## PROBLEM TO SOLVE
Which lines of the data contain the string "fillers"? Copy every one of them.

Start of DATA FOR ANALYSIS

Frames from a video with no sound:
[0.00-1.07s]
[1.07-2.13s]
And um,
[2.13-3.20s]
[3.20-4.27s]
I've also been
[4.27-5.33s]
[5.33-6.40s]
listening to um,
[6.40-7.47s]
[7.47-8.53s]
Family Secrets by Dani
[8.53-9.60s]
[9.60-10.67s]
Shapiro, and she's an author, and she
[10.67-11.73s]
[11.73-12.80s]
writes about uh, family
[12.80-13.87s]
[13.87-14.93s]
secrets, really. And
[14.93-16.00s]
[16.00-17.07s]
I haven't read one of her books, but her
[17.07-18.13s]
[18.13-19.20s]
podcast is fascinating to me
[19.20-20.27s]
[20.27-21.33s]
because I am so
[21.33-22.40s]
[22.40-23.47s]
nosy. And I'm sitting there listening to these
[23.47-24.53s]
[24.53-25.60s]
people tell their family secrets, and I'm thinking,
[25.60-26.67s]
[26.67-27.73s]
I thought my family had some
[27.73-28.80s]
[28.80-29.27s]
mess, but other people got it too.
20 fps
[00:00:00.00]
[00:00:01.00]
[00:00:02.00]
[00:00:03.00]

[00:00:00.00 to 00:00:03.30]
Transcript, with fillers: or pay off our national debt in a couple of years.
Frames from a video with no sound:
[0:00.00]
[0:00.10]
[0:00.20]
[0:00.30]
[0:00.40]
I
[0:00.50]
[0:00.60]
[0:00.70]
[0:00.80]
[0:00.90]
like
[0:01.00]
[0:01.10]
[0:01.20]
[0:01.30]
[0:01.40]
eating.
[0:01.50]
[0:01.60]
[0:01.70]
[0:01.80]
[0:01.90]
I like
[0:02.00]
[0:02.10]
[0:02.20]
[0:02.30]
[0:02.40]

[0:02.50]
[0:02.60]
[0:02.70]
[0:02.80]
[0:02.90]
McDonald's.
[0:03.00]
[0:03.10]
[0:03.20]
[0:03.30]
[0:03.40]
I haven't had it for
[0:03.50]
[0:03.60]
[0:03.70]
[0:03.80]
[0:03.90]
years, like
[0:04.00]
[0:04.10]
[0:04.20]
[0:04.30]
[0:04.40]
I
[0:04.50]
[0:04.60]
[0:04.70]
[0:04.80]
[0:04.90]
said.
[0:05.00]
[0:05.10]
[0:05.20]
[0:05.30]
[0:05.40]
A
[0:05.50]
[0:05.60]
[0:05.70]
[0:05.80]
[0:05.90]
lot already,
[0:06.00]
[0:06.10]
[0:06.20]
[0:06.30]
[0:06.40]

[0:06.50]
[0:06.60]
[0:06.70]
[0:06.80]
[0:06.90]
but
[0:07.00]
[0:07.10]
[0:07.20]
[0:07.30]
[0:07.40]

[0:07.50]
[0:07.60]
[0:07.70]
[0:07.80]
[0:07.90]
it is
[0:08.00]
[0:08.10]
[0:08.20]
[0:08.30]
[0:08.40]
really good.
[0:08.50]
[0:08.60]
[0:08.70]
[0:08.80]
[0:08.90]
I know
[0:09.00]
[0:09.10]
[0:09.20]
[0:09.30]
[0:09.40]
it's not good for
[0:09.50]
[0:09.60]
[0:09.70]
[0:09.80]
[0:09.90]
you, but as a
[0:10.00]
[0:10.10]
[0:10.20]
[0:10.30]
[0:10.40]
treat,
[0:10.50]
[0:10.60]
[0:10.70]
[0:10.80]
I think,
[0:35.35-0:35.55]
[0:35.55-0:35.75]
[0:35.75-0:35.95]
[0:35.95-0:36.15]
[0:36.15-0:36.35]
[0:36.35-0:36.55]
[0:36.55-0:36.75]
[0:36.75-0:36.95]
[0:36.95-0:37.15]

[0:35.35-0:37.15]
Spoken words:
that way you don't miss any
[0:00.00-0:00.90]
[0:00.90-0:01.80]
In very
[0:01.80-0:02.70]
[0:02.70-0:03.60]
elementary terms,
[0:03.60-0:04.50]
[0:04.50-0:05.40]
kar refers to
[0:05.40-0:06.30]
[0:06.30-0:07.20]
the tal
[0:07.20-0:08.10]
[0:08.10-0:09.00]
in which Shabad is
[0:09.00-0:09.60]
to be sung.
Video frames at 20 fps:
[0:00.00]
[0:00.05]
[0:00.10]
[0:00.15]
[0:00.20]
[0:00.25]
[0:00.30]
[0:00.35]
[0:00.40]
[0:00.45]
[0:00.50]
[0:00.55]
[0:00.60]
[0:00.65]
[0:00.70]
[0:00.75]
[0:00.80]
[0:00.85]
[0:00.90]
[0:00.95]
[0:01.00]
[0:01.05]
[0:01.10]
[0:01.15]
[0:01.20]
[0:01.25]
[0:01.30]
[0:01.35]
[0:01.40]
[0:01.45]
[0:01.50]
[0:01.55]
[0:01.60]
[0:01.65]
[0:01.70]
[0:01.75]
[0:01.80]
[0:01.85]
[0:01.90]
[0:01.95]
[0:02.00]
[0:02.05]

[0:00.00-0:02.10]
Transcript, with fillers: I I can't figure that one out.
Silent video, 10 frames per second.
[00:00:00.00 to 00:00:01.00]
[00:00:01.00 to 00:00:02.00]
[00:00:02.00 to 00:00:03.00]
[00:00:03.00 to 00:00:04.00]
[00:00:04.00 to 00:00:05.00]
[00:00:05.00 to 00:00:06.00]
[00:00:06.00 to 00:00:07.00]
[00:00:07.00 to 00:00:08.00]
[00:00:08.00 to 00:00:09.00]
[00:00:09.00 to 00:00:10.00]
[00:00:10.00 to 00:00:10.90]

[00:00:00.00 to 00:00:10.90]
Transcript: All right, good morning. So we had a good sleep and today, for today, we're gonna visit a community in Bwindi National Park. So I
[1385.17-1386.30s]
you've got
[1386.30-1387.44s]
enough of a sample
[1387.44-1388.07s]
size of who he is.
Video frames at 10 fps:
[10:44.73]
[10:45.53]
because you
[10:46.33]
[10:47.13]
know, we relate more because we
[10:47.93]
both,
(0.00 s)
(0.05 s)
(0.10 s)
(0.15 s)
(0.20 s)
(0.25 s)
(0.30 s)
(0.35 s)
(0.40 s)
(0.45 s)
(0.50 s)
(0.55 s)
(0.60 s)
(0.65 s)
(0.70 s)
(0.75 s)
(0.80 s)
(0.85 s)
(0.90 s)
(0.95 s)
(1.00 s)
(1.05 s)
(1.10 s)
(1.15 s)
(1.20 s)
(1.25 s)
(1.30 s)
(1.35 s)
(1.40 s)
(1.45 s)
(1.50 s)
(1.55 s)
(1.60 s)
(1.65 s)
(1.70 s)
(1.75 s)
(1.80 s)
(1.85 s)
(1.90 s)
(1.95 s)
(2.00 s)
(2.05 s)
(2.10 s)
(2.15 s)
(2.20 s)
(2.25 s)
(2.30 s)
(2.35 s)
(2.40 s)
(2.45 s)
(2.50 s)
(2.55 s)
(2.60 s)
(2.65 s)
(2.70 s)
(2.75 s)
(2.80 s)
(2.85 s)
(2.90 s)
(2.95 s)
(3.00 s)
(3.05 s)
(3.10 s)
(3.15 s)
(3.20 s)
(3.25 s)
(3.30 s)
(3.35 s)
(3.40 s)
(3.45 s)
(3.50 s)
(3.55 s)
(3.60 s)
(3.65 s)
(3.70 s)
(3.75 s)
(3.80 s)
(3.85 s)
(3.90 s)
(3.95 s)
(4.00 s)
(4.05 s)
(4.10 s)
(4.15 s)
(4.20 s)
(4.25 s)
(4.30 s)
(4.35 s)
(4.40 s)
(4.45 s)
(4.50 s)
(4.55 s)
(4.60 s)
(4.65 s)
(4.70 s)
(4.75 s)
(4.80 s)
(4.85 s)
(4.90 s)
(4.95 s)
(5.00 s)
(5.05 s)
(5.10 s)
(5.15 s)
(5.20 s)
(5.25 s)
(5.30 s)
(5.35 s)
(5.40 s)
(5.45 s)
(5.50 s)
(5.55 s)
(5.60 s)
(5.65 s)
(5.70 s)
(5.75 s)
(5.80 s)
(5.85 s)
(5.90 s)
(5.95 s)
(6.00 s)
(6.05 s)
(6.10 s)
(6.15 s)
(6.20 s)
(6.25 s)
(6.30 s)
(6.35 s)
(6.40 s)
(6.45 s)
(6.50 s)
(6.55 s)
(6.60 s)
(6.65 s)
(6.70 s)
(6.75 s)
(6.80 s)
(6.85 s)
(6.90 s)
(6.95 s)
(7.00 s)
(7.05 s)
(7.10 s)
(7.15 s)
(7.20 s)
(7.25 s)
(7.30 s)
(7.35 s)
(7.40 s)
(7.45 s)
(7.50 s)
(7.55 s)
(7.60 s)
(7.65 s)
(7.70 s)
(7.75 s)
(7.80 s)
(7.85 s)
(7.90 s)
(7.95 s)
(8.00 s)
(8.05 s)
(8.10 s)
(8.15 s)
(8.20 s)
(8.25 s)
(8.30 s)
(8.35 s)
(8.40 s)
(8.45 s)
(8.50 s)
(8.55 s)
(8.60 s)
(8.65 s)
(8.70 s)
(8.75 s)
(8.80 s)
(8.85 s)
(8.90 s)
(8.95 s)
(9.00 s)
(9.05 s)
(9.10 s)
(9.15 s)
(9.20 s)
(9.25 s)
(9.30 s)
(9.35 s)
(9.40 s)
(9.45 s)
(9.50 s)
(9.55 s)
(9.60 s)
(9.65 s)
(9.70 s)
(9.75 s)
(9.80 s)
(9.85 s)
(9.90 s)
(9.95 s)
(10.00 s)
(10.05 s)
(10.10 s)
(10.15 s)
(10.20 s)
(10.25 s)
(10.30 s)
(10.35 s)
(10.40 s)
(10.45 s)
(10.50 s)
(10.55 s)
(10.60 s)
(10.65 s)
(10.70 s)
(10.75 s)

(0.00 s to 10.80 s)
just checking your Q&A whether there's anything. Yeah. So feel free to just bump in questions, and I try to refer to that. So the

End of DATA FOR ANALYSIS

## SOLUTION
Transcript, with fillers: or pay off our national debt in a couple of years.
Transcript, with fillers: I I can't figure that one out.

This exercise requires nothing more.